◆ **Data supplied**
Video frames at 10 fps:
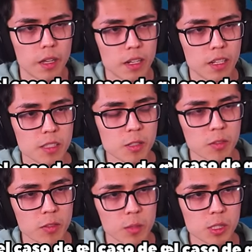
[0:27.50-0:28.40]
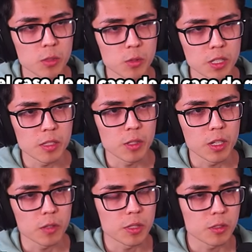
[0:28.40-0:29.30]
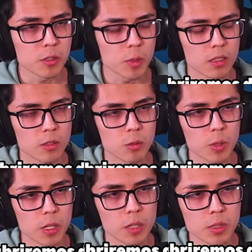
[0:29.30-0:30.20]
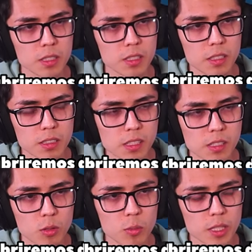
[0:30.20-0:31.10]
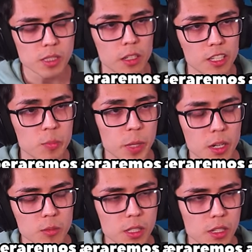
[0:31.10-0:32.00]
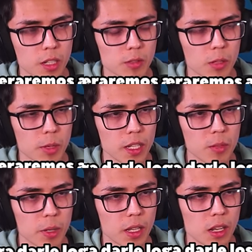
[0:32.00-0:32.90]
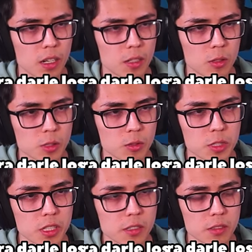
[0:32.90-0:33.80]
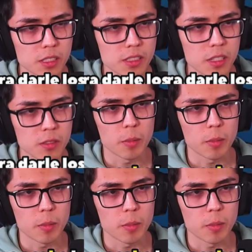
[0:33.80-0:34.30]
el caso de que fallemos el cuchillazo y Krauser suba, nos cubriremos detrás de esas columnas y esperaremos a que Krauser baje para darle los dos cuchillazos necesarios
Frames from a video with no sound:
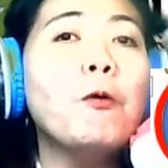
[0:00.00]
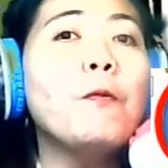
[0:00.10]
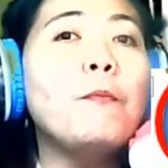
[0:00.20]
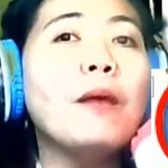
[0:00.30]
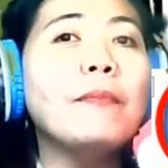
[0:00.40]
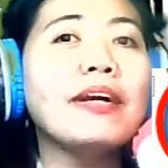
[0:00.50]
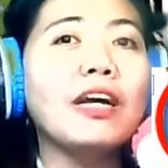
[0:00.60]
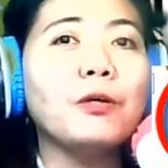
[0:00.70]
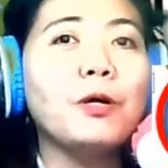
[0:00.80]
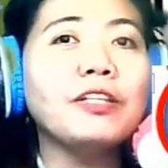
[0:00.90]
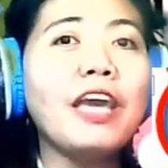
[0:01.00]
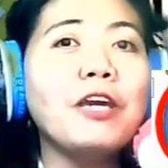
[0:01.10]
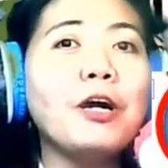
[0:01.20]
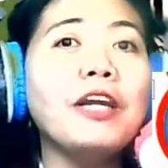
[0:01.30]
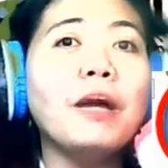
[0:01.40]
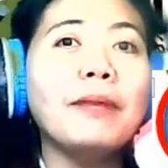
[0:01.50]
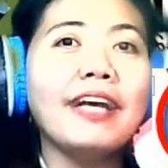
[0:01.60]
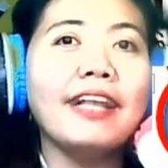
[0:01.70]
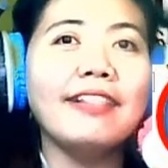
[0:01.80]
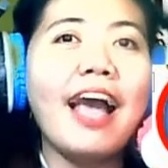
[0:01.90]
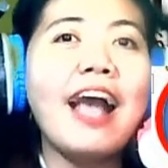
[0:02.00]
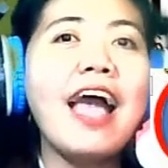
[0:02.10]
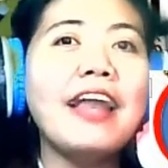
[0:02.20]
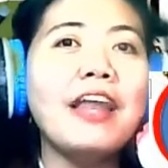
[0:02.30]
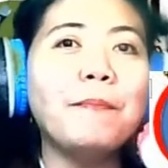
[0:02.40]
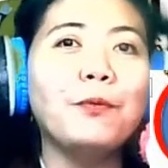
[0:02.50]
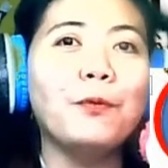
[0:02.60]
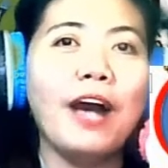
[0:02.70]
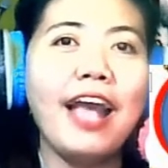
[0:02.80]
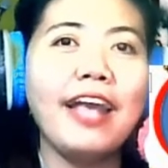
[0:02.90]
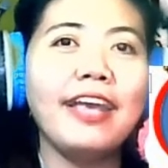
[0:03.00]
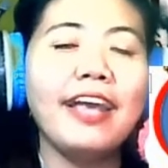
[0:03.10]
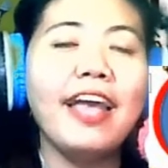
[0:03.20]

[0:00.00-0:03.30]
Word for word: upang magkaroon kayo ng magandang hanap buhay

◆ **Problem description**
Output the line containing "[0:32.00-0:32.90]" and each line after it, through the end of the material, exactly as given. No pictures belong in the output.

◆ **Solved problem**
[0:32.00-0:32.90]
[0:32.90-0:33.80]
[0:33.80-0:34.30]
el caso de que fallemos el cuchillazo y Krauser suba, nos cubriremos detrás de esas columnas y esperaremos a que Krauser baje para darle los dos cuchillazos necesarios
Frames from a video with no sound:
[0:00.00]
[0:00.10]
[0:00.20]
[0:00.30]
[0:00.40]
[0:00.50]
[0:00.60]
[0:00.70]
[0:00.80]
[0:00.90]
[0:01.00]
[0:01.10]
[0:01.20]
[0:01.30]
[0:01.40]
[0:01.50]
[0:01.60]
[0:01.70]
[0:01.80]
[0:01.90]
[0:02.00]
[0:02.10]
[0:02.20]
[0:02.30]
[0:02.40]
[0:02.50]
[0:02.60]
[0:02.70]
[0:02.80]
[0:02.90]
[0:03.00]
[0:03.10]
[0:03.20]

[0:00.00-0:03.30]
Word for word: upang magkaroon kayo ng magandang hanap buhay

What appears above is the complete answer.